Which lines below include "people"? Copy them all.

*-*-*

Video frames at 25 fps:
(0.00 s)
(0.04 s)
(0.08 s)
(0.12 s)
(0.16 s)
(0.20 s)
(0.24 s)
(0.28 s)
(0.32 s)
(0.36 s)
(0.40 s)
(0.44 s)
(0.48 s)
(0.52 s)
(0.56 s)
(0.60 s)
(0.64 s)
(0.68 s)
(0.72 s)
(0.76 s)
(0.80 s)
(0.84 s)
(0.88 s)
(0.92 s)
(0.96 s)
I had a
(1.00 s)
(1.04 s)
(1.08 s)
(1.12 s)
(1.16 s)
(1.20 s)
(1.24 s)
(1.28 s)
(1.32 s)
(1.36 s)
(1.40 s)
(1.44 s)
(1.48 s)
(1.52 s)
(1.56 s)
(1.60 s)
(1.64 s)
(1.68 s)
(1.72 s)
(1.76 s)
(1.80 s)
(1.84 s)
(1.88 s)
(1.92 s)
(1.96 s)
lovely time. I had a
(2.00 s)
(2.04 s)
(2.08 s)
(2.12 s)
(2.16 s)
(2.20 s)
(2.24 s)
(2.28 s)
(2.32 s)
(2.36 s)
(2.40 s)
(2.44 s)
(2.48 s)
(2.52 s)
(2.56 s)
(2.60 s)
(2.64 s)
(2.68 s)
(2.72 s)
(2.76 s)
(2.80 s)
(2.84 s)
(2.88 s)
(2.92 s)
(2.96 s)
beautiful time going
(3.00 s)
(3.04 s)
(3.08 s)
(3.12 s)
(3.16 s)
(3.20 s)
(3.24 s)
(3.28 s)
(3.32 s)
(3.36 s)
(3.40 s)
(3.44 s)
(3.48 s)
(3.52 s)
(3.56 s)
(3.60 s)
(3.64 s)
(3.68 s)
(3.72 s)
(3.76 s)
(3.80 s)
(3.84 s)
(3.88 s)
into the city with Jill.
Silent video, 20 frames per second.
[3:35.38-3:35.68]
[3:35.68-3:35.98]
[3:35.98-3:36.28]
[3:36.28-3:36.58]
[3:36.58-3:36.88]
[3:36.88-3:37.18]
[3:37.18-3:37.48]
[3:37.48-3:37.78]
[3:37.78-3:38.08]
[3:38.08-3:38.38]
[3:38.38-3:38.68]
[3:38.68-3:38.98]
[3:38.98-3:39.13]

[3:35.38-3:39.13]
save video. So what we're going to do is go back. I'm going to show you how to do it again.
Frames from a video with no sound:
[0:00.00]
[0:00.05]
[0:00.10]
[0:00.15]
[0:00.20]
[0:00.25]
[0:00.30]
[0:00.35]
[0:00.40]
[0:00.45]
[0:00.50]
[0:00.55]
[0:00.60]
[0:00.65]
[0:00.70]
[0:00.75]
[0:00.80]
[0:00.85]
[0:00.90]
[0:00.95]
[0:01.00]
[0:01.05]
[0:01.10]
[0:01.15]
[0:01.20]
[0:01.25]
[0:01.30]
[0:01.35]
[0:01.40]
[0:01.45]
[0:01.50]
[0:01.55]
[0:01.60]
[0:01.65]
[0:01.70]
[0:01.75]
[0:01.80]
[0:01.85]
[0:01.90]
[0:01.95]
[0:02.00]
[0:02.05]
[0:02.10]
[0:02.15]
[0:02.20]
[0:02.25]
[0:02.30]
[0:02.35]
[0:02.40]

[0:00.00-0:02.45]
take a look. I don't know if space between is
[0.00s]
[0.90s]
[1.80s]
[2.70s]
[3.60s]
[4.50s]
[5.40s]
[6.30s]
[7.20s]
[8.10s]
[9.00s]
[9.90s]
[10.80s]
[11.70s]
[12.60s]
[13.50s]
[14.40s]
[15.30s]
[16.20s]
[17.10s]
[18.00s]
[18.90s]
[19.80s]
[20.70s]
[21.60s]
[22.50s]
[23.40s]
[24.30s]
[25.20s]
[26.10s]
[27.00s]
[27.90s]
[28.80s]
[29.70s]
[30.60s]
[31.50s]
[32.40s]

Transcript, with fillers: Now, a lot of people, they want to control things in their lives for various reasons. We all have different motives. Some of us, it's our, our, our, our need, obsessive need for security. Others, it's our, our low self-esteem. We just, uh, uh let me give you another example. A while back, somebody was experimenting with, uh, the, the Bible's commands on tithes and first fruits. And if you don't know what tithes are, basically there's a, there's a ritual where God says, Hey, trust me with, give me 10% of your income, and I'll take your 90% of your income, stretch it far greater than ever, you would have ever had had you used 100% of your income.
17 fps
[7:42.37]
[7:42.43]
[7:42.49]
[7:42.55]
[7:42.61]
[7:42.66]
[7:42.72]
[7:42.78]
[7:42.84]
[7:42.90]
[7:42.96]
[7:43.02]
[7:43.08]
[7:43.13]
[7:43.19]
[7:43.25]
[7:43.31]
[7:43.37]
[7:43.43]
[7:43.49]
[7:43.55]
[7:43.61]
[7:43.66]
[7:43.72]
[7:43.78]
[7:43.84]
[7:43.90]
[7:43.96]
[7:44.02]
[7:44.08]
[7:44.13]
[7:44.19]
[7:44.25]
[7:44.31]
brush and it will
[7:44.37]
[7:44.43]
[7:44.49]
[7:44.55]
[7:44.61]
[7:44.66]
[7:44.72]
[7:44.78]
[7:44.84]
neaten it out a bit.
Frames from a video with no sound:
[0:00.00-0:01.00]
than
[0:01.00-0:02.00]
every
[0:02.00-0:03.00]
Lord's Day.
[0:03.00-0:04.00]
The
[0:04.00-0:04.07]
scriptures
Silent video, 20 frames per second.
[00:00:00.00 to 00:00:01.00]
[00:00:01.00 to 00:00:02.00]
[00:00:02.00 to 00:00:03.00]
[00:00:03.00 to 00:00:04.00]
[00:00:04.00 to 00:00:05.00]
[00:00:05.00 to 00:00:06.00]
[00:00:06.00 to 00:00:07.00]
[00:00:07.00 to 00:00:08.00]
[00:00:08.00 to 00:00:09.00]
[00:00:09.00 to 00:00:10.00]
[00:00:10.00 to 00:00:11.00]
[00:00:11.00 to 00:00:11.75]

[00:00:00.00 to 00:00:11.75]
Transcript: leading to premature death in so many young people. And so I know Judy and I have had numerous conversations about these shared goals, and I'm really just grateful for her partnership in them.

*-*-*

- [Written response]:
Transcript, with fillers: Now, a lot of people, they want to control things in their lives for various reasons. We all have different motives. Some of us, it's our, our, our, our need, obsessive need for security. Others, it's our, our low self-esteem. We just, uh, uh let me give you another example. A while back, somebody was experimenting with, uh, the, the Bible's commands on tithes and first fruits. And if you don't know what tithes are, basically there's a, there's a ritual where God says, Hey, trust me with, give me 10% of your income, and I'll take your 90% of your income, stretch it far greater than ever, you would have ever had had you used 100% of your income.
Transcript: leading to premature death in so many young people. And so I know Judy and I have had numerous conversations about these shared goals, and I'm really just grateful for her partnership in them.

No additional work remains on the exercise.